# Required action
Down to the last line, print the data that follows exactly, without its pictures.

■ ■ ■ ■

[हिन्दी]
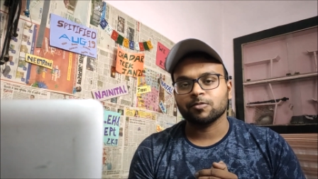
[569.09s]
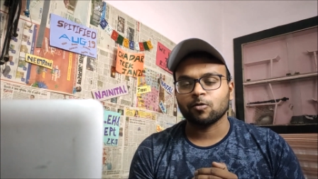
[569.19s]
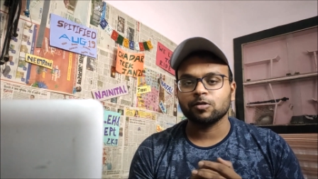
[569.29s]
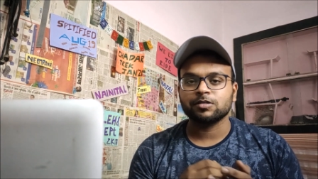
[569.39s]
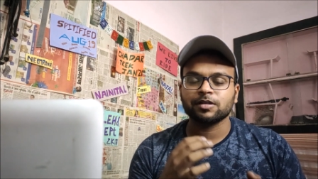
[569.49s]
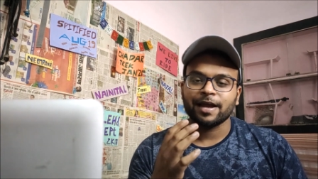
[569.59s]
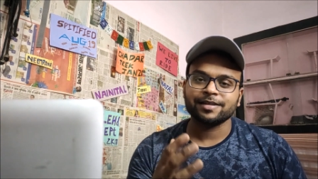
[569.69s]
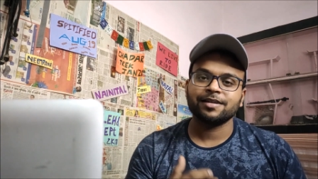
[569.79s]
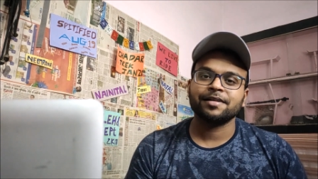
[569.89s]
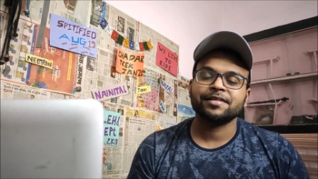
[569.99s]
रोज़
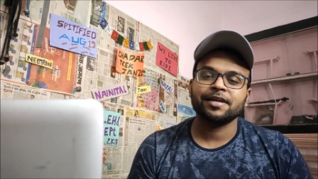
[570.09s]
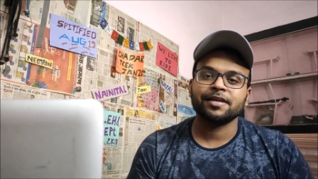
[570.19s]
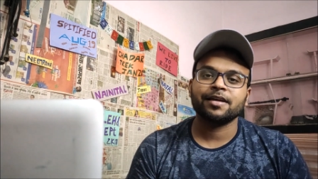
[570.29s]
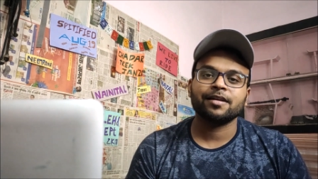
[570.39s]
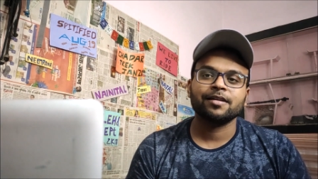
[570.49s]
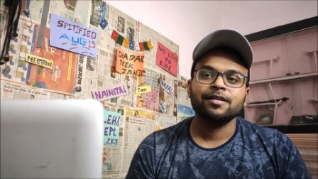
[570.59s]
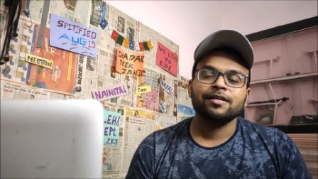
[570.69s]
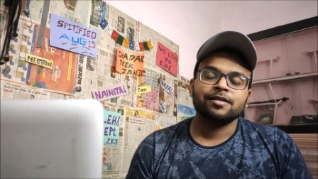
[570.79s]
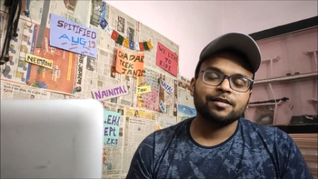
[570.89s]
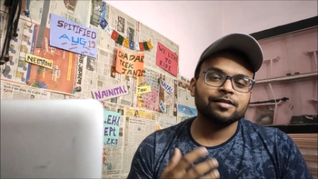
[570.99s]
ऐसा लगता है कि यार
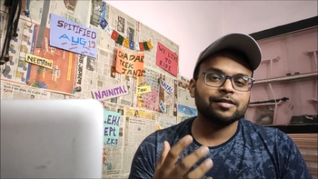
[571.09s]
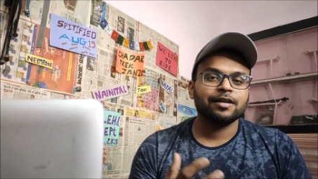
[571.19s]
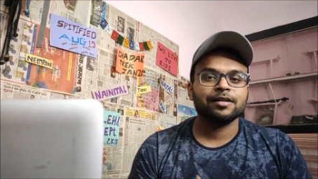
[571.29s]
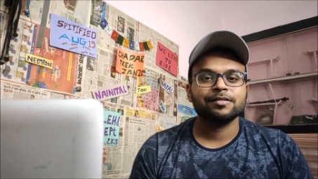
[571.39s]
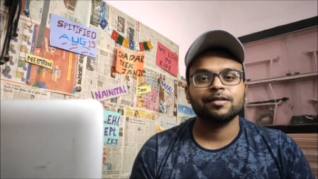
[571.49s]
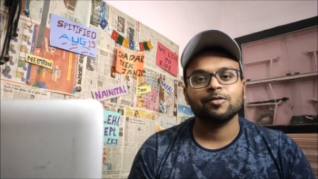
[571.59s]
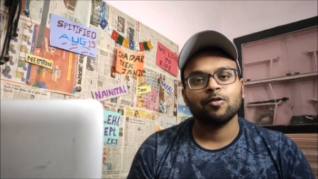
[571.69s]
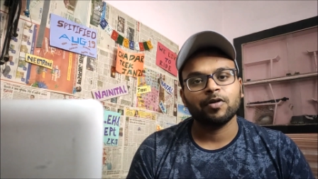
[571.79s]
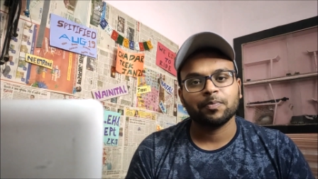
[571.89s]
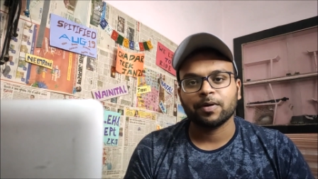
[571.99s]
किसी ना किसी दिन
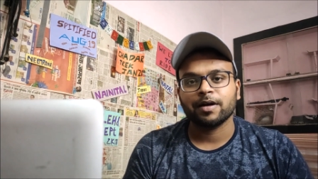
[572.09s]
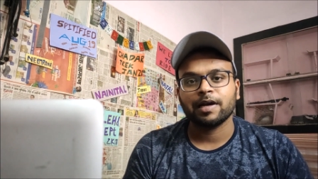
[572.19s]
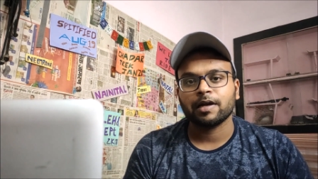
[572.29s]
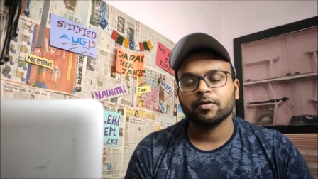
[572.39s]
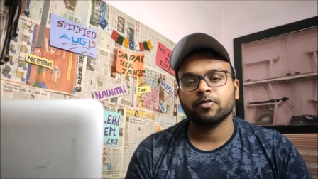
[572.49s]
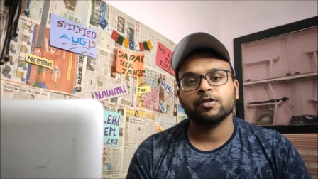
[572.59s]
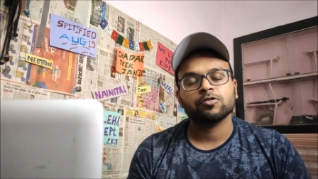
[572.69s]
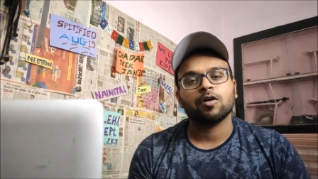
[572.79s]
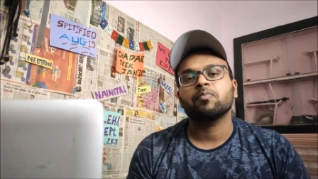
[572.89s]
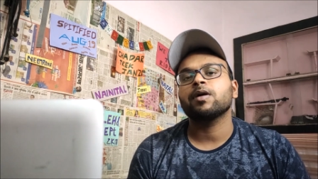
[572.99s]
कोविड पकड़ लेगा क्योंकि
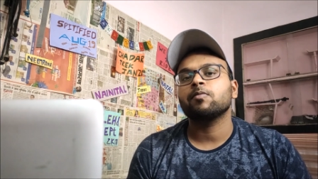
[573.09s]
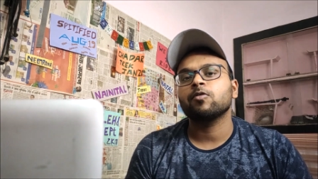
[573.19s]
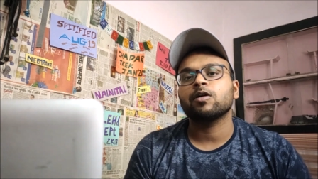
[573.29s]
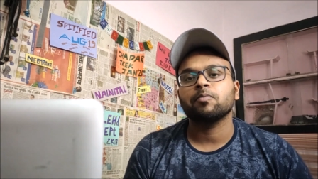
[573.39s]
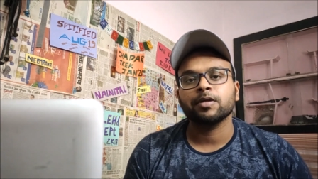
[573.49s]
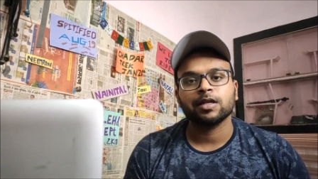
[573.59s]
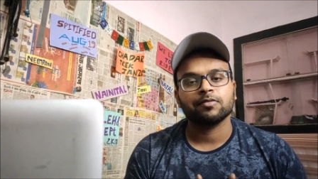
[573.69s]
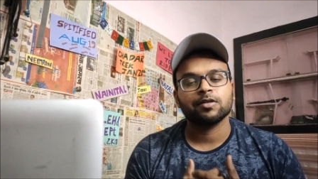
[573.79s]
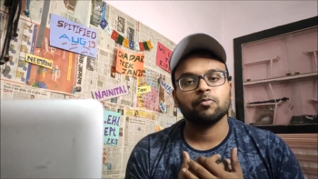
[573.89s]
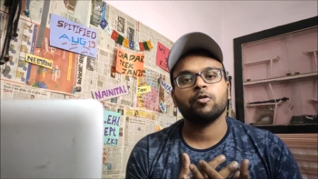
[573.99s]
शॉप पे हम लोग अपनी
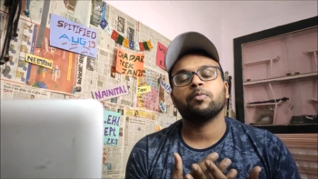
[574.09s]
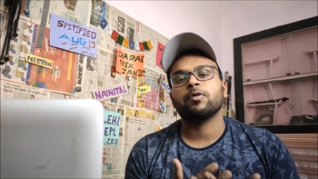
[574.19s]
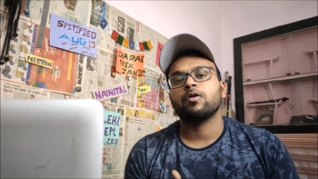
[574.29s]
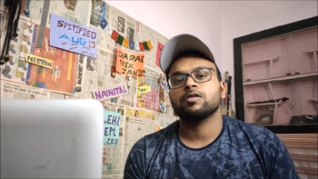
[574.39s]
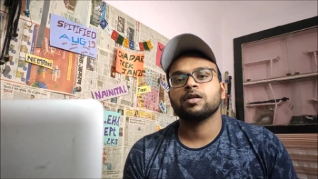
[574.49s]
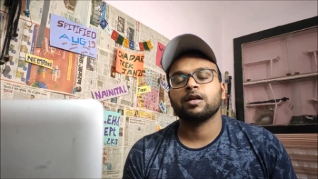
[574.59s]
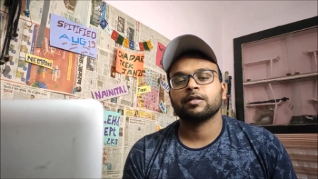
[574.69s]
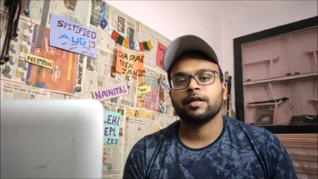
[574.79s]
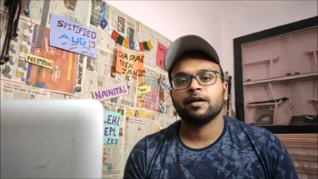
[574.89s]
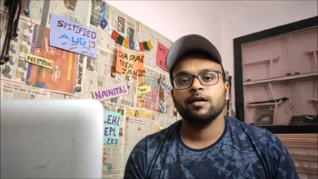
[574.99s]
तरफ से पूरे प्रिकॉशन
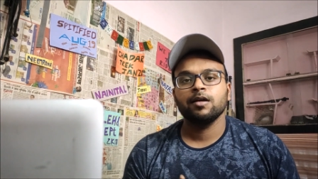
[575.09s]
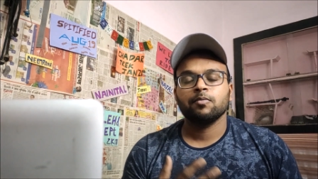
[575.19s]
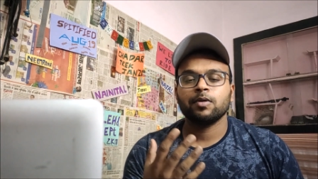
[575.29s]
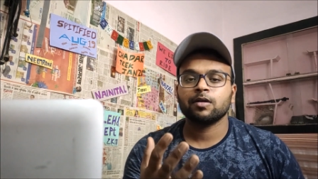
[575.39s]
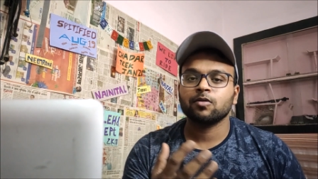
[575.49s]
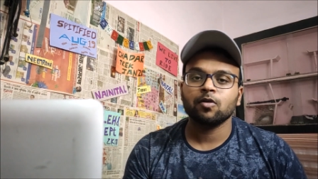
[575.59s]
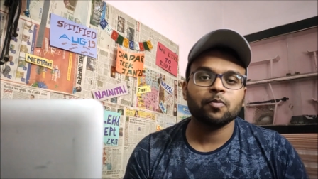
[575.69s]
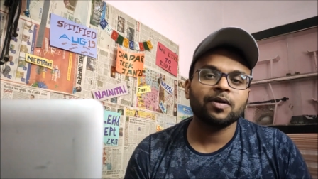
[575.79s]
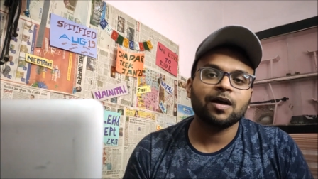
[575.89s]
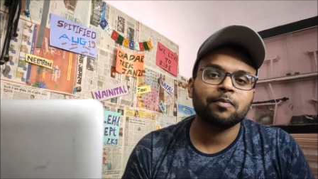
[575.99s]
रखते हैं पर
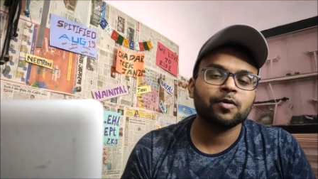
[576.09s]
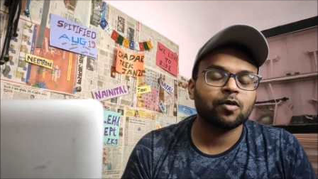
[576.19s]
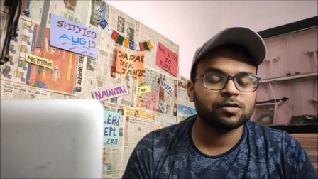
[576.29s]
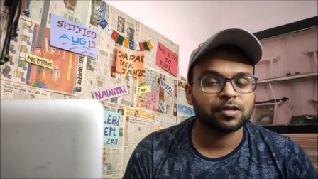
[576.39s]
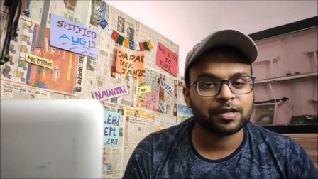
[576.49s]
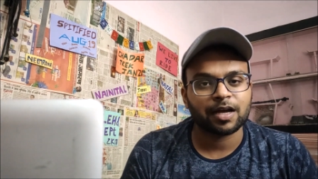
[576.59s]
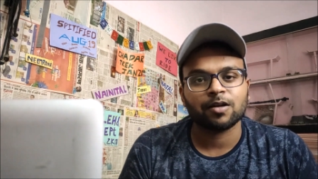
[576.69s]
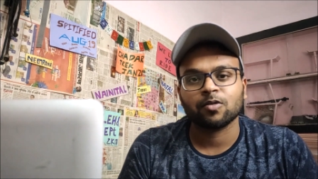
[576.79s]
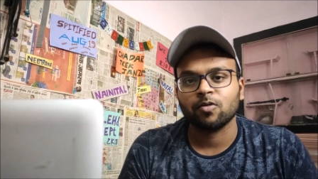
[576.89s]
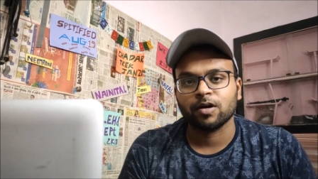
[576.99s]
रोड पे आप प्रिकॉशन क्या
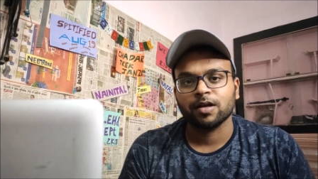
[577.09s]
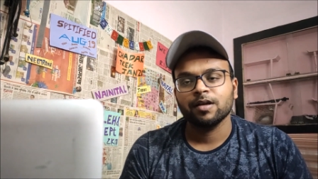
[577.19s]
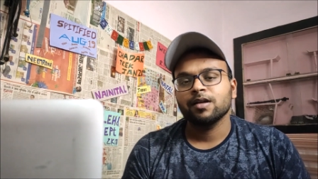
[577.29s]
रखोगे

■ ■ ■ ■

# Answer to the exercise
[हिन्दी]
[569.09s]
[569.19s]
[569.29s]
[569.39s]
[569.49s]
[569.59s]
[569.69s]
[569.79s]
[569.89s]
[569.99s]
रोज़
[570.09s]
[570.19s]
[570.29s]
[570.39s]
[570.49s]
[570.59s]
[570.69s]
[570.79s]
[570.89s]
[570.99s]
ऐसा लगता है कि यार
[571.09s]
[571.19s]
[571.29s]
[571.39s]
[571.49s]
[571.59s]
[571.69s]
[571.79s]
[571.89s]
[571.99s]
किसी ना किसी दिन
[572.09s]
[572.19s]
[572.29s]
[572.39s]
[572.49s]
[572.59s]
[572.69s]
[572.79s]
[572.89s]
[572.99s]
कोविड पकड़ लेगा क्योंकि
[573.09s]
[573.19s]
[573.29s]
[573.39s]
[573.49s]
[573.59s]
[573.69s]
[573.79s]
[573.89s]
[573.99s]
शॉप पे हम लोग अपनी
[574.09s]
[574.19s]
[574.29s]
[574.39s]
[574.49s]
[574.59s]
[574.69s]
[574.79s]
[574.89s]
[574.99s]
तरफ से पूरे प्रिकॉशन
[575.09s]
[575.19s]
[575.29s]
[575.39s]
[575.49s]
[575.59s]
[575.69s]
[575.79s]
[575.89s]
[575.99s]
रखते हैं पर
[576.09s]
[576.19s]
[576.29s]
[576.39s]
[576.49s]
[576.59s]
[576.69s]
[576.79s]
[576.89s]
[576.99s]
रोड पे आप प्रिकॉशन क्या
[577.09s]
[577.19s]
[577.29s]
रखोगे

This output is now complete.